→ WHAT YOU ARE ASKED TO DO: Please reproduce verbatim the lines below, from the first through the one with "[0.00-13.87s]".

[Start of section]

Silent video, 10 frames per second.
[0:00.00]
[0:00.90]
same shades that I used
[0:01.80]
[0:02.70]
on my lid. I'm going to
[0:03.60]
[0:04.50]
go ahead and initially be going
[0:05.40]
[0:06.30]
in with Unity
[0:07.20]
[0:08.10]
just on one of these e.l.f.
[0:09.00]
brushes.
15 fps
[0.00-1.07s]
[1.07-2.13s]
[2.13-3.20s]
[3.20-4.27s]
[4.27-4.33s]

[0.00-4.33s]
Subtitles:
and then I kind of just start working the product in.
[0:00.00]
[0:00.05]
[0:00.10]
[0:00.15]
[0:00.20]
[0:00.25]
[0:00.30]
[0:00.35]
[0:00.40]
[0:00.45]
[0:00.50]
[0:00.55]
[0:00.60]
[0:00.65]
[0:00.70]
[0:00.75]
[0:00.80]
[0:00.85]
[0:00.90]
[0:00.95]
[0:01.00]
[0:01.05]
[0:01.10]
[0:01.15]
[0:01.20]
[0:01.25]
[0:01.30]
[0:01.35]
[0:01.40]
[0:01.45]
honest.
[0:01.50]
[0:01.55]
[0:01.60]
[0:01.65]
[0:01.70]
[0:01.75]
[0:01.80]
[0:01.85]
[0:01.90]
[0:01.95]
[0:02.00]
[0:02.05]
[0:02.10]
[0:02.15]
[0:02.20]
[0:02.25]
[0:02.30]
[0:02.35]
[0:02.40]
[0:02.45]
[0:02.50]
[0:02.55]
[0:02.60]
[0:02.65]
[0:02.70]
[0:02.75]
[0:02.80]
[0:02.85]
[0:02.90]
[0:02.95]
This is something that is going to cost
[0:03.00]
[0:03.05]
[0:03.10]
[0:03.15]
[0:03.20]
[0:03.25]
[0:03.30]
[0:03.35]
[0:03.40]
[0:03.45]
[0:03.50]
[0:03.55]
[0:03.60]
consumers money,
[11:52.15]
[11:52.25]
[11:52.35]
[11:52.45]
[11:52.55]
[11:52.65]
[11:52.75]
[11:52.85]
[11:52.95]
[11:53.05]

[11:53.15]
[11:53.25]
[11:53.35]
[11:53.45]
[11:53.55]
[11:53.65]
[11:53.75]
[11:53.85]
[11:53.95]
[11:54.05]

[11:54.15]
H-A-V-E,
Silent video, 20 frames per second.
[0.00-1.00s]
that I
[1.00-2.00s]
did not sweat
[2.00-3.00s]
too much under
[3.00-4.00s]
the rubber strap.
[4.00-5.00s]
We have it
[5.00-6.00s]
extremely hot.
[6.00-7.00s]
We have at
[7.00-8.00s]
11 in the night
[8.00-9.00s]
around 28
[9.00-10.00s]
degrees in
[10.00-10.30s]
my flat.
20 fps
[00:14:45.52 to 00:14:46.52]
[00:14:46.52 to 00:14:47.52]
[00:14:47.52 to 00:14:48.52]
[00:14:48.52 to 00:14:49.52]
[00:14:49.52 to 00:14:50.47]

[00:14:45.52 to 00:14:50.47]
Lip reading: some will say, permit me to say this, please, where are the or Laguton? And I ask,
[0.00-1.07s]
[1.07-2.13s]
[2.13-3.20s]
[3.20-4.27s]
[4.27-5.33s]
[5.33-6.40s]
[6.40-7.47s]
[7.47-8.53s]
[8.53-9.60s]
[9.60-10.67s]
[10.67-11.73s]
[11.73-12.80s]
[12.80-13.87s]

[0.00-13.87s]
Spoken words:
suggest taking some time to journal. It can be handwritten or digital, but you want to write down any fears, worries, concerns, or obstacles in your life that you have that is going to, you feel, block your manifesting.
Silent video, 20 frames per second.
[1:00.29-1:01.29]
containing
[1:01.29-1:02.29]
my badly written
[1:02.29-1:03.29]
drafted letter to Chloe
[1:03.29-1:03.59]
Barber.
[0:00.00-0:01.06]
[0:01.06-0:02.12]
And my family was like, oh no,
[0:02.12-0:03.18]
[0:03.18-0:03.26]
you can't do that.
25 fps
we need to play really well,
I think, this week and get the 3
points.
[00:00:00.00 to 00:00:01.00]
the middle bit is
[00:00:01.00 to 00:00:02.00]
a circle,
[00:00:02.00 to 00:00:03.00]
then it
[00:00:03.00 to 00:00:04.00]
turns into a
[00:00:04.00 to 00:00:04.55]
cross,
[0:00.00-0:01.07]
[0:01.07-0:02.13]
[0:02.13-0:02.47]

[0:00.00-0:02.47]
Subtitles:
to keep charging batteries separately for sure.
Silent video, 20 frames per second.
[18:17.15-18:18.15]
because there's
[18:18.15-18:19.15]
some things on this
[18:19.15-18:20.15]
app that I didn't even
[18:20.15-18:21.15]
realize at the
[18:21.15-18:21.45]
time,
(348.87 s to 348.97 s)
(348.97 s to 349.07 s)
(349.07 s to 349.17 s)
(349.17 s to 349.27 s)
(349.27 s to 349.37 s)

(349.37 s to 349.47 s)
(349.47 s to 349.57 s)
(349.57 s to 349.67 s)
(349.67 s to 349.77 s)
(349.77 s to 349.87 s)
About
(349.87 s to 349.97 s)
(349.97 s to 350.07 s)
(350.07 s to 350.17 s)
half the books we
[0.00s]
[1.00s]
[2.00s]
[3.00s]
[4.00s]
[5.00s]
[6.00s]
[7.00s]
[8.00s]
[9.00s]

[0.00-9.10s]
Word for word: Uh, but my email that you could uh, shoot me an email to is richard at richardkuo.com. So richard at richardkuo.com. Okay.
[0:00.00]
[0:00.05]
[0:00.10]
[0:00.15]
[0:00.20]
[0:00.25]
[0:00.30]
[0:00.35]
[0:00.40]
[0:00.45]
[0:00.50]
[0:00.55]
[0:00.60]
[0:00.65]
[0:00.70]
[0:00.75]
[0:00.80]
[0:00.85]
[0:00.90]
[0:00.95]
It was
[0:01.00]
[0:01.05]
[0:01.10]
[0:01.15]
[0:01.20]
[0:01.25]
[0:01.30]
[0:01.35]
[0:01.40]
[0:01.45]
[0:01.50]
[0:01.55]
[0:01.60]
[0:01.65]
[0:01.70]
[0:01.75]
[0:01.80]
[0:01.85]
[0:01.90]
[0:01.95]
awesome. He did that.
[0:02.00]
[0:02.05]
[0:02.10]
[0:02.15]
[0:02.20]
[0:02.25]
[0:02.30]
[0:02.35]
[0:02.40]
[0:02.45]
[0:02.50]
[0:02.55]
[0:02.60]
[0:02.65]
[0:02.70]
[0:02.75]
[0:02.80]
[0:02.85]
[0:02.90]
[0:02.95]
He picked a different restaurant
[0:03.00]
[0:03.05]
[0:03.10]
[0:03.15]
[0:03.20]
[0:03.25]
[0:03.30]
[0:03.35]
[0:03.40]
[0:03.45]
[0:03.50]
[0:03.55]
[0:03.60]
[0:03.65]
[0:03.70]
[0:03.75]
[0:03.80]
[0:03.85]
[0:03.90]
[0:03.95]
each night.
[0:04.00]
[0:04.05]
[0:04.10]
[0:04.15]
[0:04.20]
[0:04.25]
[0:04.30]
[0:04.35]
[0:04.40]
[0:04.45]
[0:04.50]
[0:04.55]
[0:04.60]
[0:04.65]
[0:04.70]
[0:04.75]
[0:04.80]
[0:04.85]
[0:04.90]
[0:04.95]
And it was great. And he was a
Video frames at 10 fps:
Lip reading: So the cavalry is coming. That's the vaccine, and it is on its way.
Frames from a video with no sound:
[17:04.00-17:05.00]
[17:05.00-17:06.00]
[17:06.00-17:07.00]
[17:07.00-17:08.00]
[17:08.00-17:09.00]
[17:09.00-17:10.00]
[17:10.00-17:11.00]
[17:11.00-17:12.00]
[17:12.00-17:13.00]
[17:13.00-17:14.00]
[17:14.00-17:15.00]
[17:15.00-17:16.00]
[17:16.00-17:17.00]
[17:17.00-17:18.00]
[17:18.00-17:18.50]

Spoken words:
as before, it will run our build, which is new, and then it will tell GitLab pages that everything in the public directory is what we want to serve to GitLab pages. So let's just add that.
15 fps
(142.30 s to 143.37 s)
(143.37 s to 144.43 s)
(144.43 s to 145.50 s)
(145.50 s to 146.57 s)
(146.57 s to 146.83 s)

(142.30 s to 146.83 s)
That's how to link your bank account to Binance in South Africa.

[End of section]

→ EXERCISE OUTPUT:
Silent video, 10 frames per second.
[0:00.00]
[0:00.90]
same shades that I used
[0:01.80]
[0:02.70]
on my lid. I'm going to
[0:03.60]
[0:04.50]
go ahead and initially be going
[0:05.40]
[0:06.30]
in with Unity
[0:07.20]
[0:08.10]
just on one of these e.l.f.
[0:09.00]
brushes.
15 fps
[0.00-1.07s]
[1.07-2.13s]
[2.13-3.20s]
[3.20-4.27s]
[4.27-4.33s]

[0.00-4.33s]
Subtitles:
and then I kind of just start working the product in.
[0:00.00]
[0:00.05]
[0:00.10]
[0:00.15]
[0:00.20]
[0:00.25]
[0:00.30]
[0:00.35]
[0:00.40]
[0:00.45]
[0:00.50]
[0:00.55]
[0:00.60]
[0:00.65]
[0:00.70]
[0:00.75]
[0:00.80]
[0:00.85]
[0:00.90]
[0:00.95]
[0:01.00]
[0:01.05]
[0:01.10]
[0:01.15]
[0:01.20]
[0:01.25]
[0:01.30]
[0:01.35]
[0:01.40]
[0:01.45]
honest.
[0:01.50]
[0:01.55]
[0:01.60]
[0:01.65]
[0:01.70]
[0:01.75]
[0:01.80]
[0:01.85]
[0:01.90]
[0:01.95]
[0:02.00]
[0:02.05]
[0:02.10]
[0:02.15]
[0:02.20]
[0:02.25]
[0:02.30]
[0:02.35]
[0:02.40]
[0:02.45]
[0:02.50]
[0:02.55]
[0:02.60]
[0:02.65]
[0:02.70]
[0:02.75]
[0:02.80]
[0:02.85]
[0:02.90]
[0:02.95]
This is something that is going to cost
[0:03.00]
[0:03.05]
[0:03.10]
[0:03.15]
[0:03.20]
[0:03.25]
[0:03.30]
[0:03.35]
[0:03.40]
[0:03.45]
[0:03.50]
[0:03.55]
[0:03.60]
consumers money,
[11:52.15]
[11:52.25]
[11:52.35]
[11:52.45]
[11:52.55]
[11:52.65]
[11:52.75]
[11:52.85]
[11:52.95]
[11:53.05]

[11:53.15]
[11:53.25]
[11:53.35]
[11:53.45]
[11:53.55]
[11:53.65]
[11:53.75]
[11:53.85]
[11:53.95]
[11:54.05]

[11:54.15]
H-A-V-E,
Silent video, 20 frames per second.
[0.00-1.00s]
that I
[1.00-2.00s]
did not sweat
[2.00-3.00s]
too much under
[3.00-4.00s]
the rubber strap.
[4.00-5.00s]
We have it
[5.00-6.00s]
extremely hot.
[6.00-7.00s]
We have at
[7.00-8.00s]
11 in the night
[8.00-9.00s]
around 28
[9.00-10.00s]
degrees in
[10.00-10.30s]
my flat.
20 fps
[00:14:45.52 to 00:14:46.52]
[00:14:46.52 to 00:14:47.52]
[00:14:47.52 to 00:14:48.52]
[00:14:48.52 to 00:14:49.52]
[00:14:49.52 to 00:14:50.47]

[00:14:45.52 to 00:14:50.47]
Lip reading: some will say, permit me to say this, please, where are the or Laguton? And I ask,
[0.00-1.07s]
[1.07-2.13s]
[2.13-3.20s]
[3.20-4.27s]
[4.27-5.33s]
[5.33-6.40s]
[6.40-7.47s]
[7.47-8.53s]
[8.53-9.60s]
[9.60-10.67s]
[10.67-11.73s]
[11.73-12.80s]
[12.80-13.87s]

[0.00-13.87s]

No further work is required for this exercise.